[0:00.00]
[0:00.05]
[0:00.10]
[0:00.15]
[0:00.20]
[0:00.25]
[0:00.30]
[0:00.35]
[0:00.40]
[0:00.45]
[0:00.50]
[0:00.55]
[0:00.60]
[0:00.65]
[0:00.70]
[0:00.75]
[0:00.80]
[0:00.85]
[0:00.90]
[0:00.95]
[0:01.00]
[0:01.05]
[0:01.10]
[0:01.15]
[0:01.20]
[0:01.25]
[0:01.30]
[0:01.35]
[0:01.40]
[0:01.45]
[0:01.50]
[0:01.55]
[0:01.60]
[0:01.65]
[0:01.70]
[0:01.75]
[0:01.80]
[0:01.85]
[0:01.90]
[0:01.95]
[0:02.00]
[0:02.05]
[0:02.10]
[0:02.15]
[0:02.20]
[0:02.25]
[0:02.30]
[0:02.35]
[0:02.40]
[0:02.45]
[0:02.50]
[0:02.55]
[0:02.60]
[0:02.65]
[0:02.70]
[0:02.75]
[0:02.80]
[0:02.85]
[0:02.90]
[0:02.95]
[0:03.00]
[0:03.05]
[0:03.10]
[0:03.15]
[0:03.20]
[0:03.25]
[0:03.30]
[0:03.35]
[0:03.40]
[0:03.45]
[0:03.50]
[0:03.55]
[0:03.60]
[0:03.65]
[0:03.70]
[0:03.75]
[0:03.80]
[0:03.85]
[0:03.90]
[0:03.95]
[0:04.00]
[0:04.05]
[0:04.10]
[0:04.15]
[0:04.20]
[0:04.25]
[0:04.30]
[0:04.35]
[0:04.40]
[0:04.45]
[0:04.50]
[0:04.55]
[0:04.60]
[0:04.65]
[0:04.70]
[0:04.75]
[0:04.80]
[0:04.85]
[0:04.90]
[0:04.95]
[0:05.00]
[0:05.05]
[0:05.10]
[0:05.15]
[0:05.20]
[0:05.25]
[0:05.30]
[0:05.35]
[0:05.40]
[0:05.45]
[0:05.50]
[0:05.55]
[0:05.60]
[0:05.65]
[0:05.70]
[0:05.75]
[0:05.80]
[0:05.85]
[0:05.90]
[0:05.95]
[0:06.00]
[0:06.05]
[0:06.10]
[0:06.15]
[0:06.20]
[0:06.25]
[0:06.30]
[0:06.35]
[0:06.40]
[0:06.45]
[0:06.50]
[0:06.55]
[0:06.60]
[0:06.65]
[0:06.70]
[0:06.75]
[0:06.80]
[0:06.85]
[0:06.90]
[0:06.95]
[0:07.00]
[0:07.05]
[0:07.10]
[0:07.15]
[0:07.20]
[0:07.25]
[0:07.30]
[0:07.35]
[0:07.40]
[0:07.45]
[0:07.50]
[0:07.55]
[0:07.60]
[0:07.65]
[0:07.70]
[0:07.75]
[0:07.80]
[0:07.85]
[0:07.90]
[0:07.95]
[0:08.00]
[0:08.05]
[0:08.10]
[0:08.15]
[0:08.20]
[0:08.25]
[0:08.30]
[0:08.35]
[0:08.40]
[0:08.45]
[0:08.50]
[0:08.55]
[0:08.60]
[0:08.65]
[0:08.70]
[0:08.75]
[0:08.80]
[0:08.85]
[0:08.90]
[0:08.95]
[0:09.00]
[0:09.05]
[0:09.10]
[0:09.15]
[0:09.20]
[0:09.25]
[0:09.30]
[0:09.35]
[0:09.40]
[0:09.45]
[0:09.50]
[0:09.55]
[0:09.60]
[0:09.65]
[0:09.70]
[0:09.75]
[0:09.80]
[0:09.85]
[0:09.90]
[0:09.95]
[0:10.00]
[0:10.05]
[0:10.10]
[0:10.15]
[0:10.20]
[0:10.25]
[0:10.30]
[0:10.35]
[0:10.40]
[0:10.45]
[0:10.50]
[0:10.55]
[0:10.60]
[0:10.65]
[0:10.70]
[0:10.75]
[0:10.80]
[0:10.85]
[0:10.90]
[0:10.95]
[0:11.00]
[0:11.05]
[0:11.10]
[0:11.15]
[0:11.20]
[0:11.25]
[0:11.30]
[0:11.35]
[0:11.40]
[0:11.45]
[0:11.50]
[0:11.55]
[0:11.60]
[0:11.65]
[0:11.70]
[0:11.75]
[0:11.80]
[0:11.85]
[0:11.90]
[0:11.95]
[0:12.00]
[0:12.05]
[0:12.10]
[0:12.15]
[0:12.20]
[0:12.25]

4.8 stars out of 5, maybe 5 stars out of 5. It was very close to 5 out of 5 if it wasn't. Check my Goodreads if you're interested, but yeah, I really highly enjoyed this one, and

========

*Exercise details*
Copy all of the data exactly.

*Response to this exercise*
[0:00.00]
[0:00.05]
[0:00.10]
[0:00.15]
[0:00.20]
[0:00.25]
[0:00.30]
[0:00.35]
[0:00.40]
[0:00.45]
[0:00.50]
[0:00.55]
[0:00.60]
[0:00.65]
[0:00.70]
[0:00.75]
[0:00.80]
[0:00.85]
[0:00.90]
[0:00.95]
[0:01.00]
[0:01.05]
[0:01.10]
[0:01.15]
[0:01.20]
[0:01.25]
[0:01.30]
[0:01.35]
[0:01.40]
[0:01.45]
[0:01.50]
[0:01.55]
[0:01.60]
[0:01.65]
[0:01.70]
[0:01.75]
[0:01.80]
[0:01.85]
[0:01.90]
[0:01.95]
[0:02.00]
[0:02.05]
[0:02.10]
[0:02.15]
[0:02.20]
[0:02.25]
[0:02.30]
[0:02.35]
[0:02.40]
[0:02.45]
[0:02.50]
[0:02.55]
[0:02.60]
[0:02.65]
[0:02.70]
[0:02.75]
[0:02.80]
[0:02.85]
[0:02.90]
[0:02.95]
[0:03.00]
[0:03.05]
[0:03.10]
[0:03.15]
[0:03.20]
[0:03.25]
[0:03.30]
[0:03.35]
[0:03.40]
[0:03.45]
[0:03.50]
[0:03.55]
[0:03.60]
[0:03.65]
[0:03.70]
[0:03.75]
[0:03.80]
[0:03.85]
[0:03.90]
[0:03.95]
[0:04.00]
[0:04.05]
[0:04.10]
[0:04.15]
[0:04.20]
[0:04.25]
[0:04.30]
[0:04.35]
[0:04.40]
[0:04.45]
[0:04.50]
[0:04.55]
[0:04.60]
[0:04.65]
[0:04.70]
[0:04.75]
[0:04.80]
[0:04.85]
[0:04.90]
[0:04.95]
[0:05.00]
[0:05.05]
[0:05.10]
[0:05.15]
[0:05.20]
[0:05.25]
[0:05.30]
[0:05.35]
[0:05.40]
[0:05.45]
[0:05.50]
[0:05.55]
[0:05.60]
[0:05.65]
[0:05.70]
[0:05.75]
[0:05.80]
[0:05.85]
[0:05.90]
[0:05.95]
[0:06.00]
[0:06.05]
[0:06.10]
[0:06.15]
[0:06.20]
[0:06.25]
[0:06.30]
[0:06.35]
[0:06.40]
[0:06.45]
[0:06.50]
[0:06.55]
[0:06.60]
[0:06.65]
[0:06.70]
[0:06.75]
[0:06.80]
[0:06.85]
[0:06.90]
[0:06.95]
[0:07.00]
[0:07.05]
[0:07.10]
[0:07.15]
[0:07.20]
[0:07.25]
[0:07.30]
[0:07.35]
[0:07.40]
[0:07.45]
[0:07.50]
[0:07.55]
[0:07.60]
[0:07.65]
[0:07.70]
[0:07.75]
[0:07.80]
[0:07.85]
[0:07.90]
[0:07.95]
[0:08.00]
[0:08.05]
[0:08.10]
[0:08.15]
[0:08.20]
[0:08.25]
[0:08.30]
[0:08.35]
[0:08.40]
[0:08.45]
[0:08.50]
[0:08.55]
[0:08.60]
[0:08.65]
[0:08.70]
[0:08.75]
[0:08.80]
[0:08.85]
[0:08.90]
[0:08.95]
[0:09.00]
[0:09.05]
[0:09.10]
[0:09.15]
[0:09.20]
[0:09.25]
[0:09.30]
[0:09.35]
[0:09.40]
[0:09.45]
[0:09.50]
[0:09.55]
[0:09.60]
[0:09.65]
[0:09.70]
[0:09.75]
[0:09.80]
[0:09.85]
[0:09.90]
[0:09.95]
[0:10.00]
[0:10.05]
[0:10.10]
[0:10.15]
[0:10.20]
[0:10.25]
[0:10.30]
[0:10.35]
[0:10.40]
[0:10.45]
[0:10.50]
[0:10.55]
[0:10.60]
[0:10.65]
[0:10.70]
[0:10.75]
[0:10.80]
[0:10.85]
[0:10.90]
[0:10.95]
[0:11.00]
[0:11.05]
[0:11.10]
[0:11.15]
[0:11.20]
[0:11.25]
[0:11.30]
[0:11.35]
[0:11.40]
[0:11.45]
[0:11.50]
[0:11.55]
[0:11.60]
[0:11.65]
[0:11.70]
[0:11.75]
[0:11.80]
[0:11.85]
[0:11.90]
[0:11.95]
[0:12.00]
[0:12.05]
[0:12.10]
[0:12.15]
[0:12.20]
[0:12.25]

4.8 stars out of 5, maybe 5 stars out of 5. It was very close to 5 out of 5 if it wasn't. Check my Goodreads if you're interested, but yeah, I really highly enjoyed this one, and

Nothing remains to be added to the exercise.